|Contents:||Formal models of human behavior and cognition that are implemented as computer simulations - cognitive models - play a crucial role in science and industry.
In science, cognitive models formalize psychological theories. This formalization allows one to predict human behavior in novel settings and to tease apart the parameters that are essential for intelligent behavior. Cognitive models are used to study many domains, including learning, decision making, language use, multitasking, and perception and action. The models take many forms including dynamic equation models, neural networks, symbolic models, and Bayesian networks.
In industry, cognitive models predict human behavior in intelligent 'user models'. These user models are used for example for human-like game opponents and intelligent tutoring systems that adaptively change the difficulty of a game or training program to a model of the human's capacities. Similarly, user models are used in the design and evaluation of interfaces: what mistakes are humans likely to make in a task, what information might they overlook on an interface, and what are the best points to interrupt a user (e.g., with an e-mail alert) such that this interruption does not overload them?

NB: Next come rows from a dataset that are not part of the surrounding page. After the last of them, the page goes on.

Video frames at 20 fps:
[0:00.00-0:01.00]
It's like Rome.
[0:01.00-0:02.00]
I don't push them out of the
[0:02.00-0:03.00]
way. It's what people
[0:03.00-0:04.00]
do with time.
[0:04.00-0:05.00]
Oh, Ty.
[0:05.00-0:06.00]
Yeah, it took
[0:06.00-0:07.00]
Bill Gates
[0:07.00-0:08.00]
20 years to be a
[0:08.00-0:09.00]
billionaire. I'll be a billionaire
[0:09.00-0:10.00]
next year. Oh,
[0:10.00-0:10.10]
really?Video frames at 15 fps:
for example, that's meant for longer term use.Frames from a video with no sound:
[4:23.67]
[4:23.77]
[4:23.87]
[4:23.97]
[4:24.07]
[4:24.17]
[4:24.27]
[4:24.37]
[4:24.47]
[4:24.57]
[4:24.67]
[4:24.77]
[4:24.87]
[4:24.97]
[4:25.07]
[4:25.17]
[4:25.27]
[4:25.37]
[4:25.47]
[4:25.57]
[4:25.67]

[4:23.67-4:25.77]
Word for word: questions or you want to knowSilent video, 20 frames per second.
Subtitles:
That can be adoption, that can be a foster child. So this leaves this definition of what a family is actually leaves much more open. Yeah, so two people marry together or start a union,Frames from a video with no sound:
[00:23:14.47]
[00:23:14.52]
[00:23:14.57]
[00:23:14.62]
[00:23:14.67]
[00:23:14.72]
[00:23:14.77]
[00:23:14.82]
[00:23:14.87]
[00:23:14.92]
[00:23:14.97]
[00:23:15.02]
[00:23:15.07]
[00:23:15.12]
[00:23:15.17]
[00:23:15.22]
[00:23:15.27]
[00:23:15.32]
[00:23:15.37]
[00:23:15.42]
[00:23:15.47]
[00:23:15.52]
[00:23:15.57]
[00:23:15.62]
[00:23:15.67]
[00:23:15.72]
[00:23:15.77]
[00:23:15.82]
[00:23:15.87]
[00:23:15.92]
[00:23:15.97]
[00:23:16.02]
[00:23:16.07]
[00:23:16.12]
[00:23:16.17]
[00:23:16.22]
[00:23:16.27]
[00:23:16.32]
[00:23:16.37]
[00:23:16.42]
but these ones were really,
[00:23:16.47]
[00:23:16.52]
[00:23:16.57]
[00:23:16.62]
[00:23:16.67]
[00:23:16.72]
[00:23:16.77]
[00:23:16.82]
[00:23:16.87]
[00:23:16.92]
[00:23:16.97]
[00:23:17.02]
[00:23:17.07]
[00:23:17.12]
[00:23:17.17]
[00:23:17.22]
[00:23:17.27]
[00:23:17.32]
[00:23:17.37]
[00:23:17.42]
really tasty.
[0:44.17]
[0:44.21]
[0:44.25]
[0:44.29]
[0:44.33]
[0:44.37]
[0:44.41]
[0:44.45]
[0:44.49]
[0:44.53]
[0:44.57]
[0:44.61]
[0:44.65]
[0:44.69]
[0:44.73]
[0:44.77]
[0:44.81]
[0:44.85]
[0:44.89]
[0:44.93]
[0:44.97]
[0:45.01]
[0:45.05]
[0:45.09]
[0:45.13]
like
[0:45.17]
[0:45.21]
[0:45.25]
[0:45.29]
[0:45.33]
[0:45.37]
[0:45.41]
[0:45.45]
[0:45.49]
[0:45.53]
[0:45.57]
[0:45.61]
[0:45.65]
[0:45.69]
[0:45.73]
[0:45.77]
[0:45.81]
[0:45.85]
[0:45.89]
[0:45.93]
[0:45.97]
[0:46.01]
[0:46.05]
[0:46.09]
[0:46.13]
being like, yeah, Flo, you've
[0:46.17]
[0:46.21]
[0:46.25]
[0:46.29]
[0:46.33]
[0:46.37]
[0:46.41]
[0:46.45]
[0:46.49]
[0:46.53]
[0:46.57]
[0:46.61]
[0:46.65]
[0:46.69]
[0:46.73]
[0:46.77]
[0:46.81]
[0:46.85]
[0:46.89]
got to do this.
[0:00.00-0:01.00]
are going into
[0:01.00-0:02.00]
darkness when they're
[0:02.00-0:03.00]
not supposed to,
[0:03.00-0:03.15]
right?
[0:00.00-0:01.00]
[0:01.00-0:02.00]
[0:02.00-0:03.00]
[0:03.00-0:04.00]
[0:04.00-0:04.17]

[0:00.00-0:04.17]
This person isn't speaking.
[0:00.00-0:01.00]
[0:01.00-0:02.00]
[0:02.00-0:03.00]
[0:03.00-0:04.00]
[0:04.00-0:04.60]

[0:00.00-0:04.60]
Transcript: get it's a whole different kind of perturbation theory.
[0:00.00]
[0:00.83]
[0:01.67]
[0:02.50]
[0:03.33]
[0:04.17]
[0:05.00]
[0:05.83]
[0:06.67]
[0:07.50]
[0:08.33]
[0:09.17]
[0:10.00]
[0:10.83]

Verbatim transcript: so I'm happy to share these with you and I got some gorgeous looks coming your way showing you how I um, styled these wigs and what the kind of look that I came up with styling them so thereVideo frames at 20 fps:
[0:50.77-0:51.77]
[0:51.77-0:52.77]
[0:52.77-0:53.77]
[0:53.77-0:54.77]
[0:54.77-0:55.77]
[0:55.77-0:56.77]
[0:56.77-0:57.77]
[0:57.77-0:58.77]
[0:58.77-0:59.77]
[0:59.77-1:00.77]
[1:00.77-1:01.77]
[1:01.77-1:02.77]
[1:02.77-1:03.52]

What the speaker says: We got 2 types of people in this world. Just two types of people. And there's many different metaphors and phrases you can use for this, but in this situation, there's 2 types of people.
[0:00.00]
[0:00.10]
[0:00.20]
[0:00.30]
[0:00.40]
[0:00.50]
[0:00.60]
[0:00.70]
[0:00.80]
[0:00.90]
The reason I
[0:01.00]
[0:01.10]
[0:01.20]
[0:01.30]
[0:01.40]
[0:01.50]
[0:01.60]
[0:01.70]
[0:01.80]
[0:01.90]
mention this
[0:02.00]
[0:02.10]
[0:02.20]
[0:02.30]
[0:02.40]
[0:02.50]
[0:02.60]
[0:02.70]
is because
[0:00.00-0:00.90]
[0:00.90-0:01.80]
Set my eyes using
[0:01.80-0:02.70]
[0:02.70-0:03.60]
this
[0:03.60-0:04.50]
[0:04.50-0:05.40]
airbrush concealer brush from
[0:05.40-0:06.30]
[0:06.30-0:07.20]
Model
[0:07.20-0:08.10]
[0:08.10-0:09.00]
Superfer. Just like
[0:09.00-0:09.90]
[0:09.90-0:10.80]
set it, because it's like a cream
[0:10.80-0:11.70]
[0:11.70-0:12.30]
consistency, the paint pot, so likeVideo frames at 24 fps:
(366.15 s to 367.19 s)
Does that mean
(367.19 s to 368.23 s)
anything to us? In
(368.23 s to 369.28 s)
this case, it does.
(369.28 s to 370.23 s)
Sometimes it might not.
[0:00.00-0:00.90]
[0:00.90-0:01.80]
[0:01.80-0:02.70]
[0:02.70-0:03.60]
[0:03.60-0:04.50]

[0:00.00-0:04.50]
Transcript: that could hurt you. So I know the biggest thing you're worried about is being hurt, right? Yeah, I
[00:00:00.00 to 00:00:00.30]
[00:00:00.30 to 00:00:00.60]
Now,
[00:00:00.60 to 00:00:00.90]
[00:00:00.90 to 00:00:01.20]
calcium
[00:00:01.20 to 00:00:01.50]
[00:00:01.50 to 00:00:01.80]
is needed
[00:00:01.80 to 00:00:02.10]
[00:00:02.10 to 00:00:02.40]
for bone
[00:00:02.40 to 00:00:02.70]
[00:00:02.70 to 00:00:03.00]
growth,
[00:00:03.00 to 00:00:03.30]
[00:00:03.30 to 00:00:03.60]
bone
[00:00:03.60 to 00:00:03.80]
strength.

To be able to develop, implement, and evaluate cognitive models and user models, you first need to know which techniques and methods are available and what are appropriate (scientific or practical) questions to test with a model. Moreover, you need practical experience in implementing (components of) such models.
In this course you will get an overview of various modeling techniques that are used world-wide and also by researchers in Utrecht (esp. in the department of psychology and the department of linguistics). You will learn their characteristics, strengths and weaknesses, and their theoretical and practical importance. Moreover, you will practice with implementing (components of) such models during lab sessions.